Collected data entries:
*** Begin section ***
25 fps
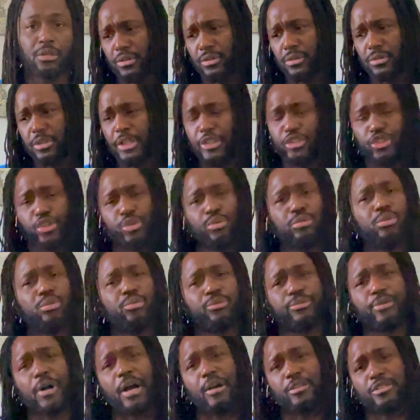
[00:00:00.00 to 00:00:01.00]
electrocute Luke
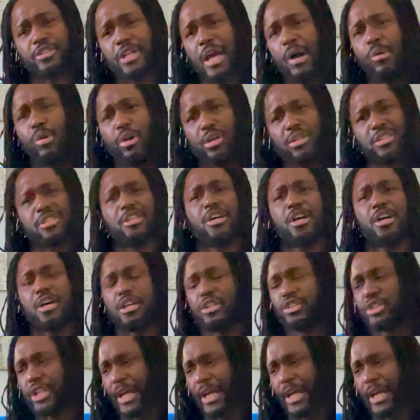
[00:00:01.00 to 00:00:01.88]
Skywalker's son,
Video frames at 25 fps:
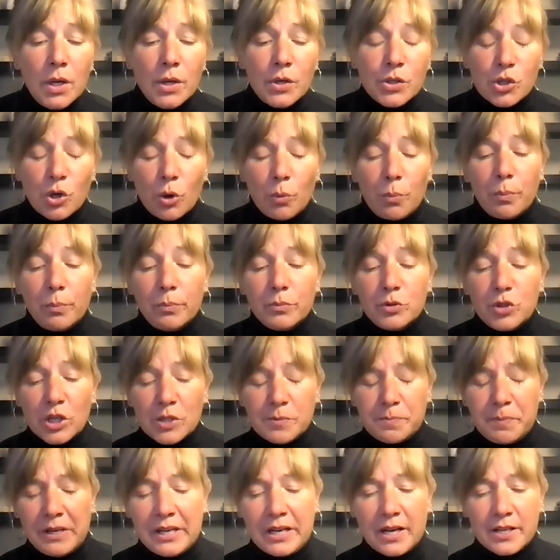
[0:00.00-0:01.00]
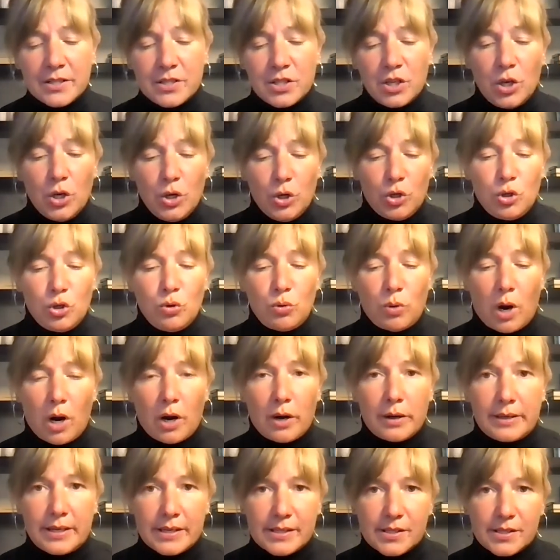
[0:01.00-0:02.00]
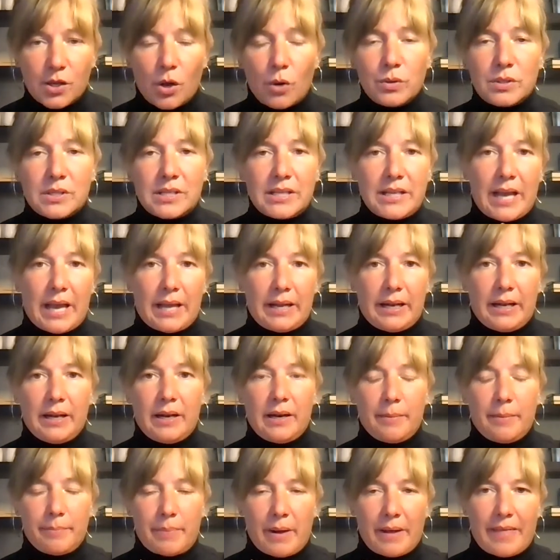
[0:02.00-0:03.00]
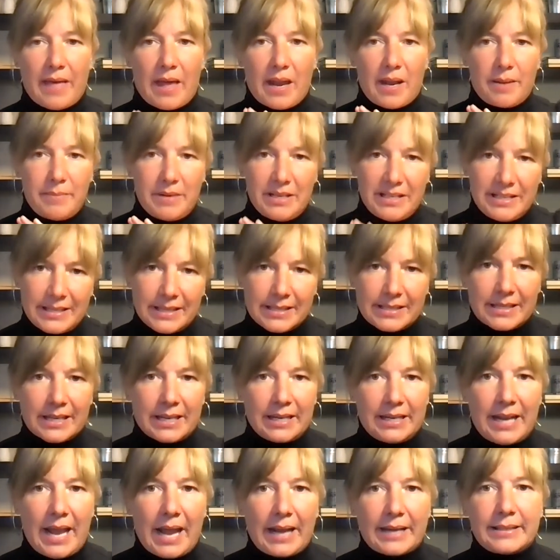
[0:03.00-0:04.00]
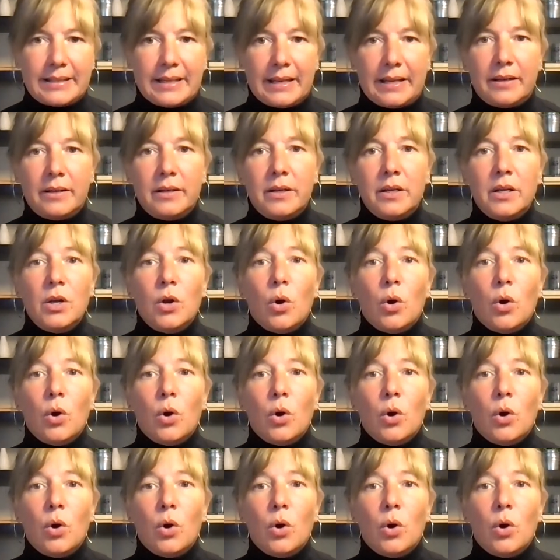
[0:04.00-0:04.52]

So just because you are dissociated, and by that I mean disconnected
*** End section ***
▶ **The problem**:
What is needed is an exact repetition of every entry, without the pictures.

▶ **Response**:
25 fps
[00:00:00.00 to 00:00:01.00]
electrocute Luke
[00:00:01.00 to 00:00:01.88]
Skywalker's son,
Video frames at 25 fps:
[0:00.00-0:01.00]
[0:01.00-0:02.00]
[0:02.00-0:03.00]
[0:03.00-0:04.00]
[0:04.00-0:04.52]

So just because you are dissociated, and by that I mean disconnected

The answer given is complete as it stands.